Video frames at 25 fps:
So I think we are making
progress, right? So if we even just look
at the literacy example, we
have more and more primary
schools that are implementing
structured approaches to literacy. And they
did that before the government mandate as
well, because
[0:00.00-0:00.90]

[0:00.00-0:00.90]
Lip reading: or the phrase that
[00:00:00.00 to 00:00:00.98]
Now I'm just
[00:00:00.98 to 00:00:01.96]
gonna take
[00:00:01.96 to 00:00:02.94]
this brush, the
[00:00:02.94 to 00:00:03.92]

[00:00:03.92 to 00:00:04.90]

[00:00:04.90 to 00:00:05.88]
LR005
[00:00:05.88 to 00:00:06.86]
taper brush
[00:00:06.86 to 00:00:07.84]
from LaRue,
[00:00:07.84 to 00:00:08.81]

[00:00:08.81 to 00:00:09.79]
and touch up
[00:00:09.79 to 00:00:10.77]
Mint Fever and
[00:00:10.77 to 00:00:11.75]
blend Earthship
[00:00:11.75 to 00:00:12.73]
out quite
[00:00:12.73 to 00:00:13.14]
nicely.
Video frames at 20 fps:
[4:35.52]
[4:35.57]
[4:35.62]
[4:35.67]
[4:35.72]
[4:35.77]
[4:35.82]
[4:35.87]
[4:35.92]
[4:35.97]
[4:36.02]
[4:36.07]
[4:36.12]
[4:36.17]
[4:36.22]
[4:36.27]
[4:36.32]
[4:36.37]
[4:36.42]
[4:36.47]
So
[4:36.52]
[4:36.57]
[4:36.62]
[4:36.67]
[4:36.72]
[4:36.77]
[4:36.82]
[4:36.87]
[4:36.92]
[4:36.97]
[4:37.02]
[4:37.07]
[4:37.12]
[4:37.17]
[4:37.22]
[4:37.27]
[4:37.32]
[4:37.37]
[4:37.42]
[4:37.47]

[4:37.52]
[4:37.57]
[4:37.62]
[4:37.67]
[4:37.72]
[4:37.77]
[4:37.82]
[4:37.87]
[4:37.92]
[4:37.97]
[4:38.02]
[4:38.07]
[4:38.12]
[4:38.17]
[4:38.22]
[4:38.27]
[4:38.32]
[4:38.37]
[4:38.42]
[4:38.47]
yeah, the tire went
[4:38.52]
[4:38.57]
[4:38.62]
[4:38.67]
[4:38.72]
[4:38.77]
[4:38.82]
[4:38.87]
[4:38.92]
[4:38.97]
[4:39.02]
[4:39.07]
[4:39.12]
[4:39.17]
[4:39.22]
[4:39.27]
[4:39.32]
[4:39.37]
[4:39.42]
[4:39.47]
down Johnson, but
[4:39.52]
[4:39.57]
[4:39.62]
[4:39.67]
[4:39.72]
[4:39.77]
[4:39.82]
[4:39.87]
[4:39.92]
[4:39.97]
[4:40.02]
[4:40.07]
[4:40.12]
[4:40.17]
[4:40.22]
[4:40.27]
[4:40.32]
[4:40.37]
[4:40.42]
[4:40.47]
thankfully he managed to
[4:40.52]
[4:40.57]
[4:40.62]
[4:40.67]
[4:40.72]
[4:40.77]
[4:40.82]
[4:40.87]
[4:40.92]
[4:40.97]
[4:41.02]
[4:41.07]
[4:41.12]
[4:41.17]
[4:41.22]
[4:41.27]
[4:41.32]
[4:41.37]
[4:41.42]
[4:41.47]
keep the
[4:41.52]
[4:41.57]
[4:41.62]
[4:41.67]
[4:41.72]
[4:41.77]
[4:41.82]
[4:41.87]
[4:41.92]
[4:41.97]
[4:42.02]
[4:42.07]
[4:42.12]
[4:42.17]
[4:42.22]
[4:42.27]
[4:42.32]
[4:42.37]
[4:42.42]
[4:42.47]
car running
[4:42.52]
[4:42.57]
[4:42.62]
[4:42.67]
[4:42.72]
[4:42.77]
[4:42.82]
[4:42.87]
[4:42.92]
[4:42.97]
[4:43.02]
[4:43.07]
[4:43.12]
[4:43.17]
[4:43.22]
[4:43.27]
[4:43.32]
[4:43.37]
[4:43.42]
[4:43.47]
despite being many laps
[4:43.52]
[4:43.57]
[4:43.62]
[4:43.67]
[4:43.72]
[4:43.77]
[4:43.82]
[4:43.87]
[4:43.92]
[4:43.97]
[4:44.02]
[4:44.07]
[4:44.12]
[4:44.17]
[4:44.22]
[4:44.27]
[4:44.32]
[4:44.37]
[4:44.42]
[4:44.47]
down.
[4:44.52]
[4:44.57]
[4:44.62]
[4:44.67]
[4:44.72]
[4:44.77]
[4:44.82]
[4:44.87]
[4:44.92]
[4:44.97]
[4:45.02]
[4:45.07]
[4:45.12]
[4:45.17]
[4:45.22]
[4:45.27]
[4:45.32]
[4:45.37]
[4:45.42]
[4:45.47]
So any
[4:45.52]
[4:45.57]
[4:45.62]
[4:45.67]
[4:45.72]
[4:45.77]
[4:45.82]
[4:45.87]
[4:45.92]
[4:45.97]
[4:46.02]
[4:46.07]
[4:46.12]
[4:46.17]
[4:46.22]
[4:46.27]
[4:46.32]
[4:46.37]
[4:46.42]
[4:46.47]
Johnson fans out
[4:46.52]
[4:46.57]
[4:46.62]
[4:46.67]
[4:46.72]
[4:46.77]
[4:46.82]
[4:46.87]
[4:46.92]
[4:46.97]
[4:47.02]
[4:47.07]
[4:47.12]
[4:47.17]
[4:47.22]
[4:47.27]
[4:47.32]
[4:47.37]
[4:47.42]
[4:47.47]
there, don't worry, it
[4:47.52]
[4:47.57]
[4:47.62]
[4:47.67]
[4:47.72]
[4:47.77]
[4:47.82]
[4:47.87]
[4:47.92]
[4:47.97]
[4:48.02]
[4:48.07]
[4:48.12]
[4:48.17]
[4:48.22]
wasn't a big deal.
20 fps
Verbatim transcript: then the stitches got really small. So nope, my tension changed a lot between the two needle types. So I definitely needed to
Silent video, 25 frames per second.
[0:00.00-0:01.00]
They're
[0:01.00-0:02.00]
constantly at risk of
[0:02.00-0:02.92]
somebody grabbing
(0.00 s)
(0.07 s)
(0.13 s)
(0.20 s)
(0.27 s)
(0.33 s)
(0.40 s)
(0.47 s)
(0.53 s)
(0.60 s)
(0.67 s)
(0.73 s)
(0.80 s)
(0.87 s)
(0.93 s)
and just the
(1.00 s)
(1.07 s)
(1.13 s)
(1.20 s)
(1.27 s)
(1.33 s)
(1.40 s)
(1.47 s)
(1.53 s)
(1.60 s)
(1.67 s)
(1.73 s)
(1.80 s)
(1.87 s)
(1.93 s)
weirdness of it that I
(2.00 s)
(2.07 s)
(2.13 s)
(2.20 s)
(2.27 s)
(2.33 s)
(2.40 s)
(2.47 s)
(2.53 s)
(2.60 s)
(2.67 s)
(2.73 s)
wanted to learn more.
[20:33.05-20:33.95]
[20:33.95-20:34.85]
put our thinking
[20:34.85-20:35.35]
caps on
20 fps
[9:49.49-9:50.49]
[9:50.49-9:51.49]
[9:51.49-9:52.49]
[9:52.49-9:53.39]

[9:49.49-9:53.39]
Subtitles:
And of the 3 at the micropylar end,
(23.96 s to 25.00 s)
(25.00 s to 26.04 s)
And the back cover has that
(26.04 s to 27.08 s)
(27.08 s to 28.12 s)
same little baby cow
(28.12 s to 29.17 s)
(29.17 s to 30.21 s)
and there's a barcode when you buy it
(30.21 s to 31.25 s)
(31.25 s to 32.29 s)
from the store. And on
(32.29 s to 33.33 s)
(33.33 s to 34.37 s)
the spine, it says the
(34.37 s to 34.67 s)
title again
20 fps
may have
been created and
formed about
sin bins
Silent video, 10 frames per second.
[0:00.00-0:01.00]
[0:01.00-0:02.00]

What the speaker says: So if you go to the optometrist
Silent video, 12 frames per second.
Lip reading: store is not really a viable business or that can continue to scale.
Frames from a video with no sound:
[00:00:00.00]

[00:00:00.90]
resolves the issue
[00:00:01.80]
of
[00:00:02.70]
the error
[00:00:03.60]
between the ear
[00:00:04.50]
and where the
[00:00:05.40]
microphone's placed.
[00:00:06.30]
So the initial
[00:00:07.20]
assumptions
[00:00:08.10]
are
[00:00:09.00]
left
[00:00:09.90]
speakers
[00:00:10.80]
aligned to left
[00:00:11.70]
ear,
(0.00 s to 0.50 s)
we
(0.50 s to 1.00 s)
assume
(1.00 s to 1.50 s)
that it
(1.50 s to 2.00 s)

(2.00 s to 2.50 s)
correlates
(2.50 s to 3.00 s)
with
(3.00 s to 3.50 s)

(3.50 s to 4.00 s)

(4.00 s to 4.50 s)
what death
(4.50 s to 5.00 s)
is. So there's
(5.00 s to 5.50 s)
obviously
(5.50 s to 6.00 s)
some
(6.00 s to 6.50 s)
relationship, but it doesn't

++++++

* Activity:
Would you copy every line of the entries in which "second" appears?

* Solution for this problem:
Silent video, 25 frames per second.
Silent video, 10 frames per second.
Silent video, 12 frames per second.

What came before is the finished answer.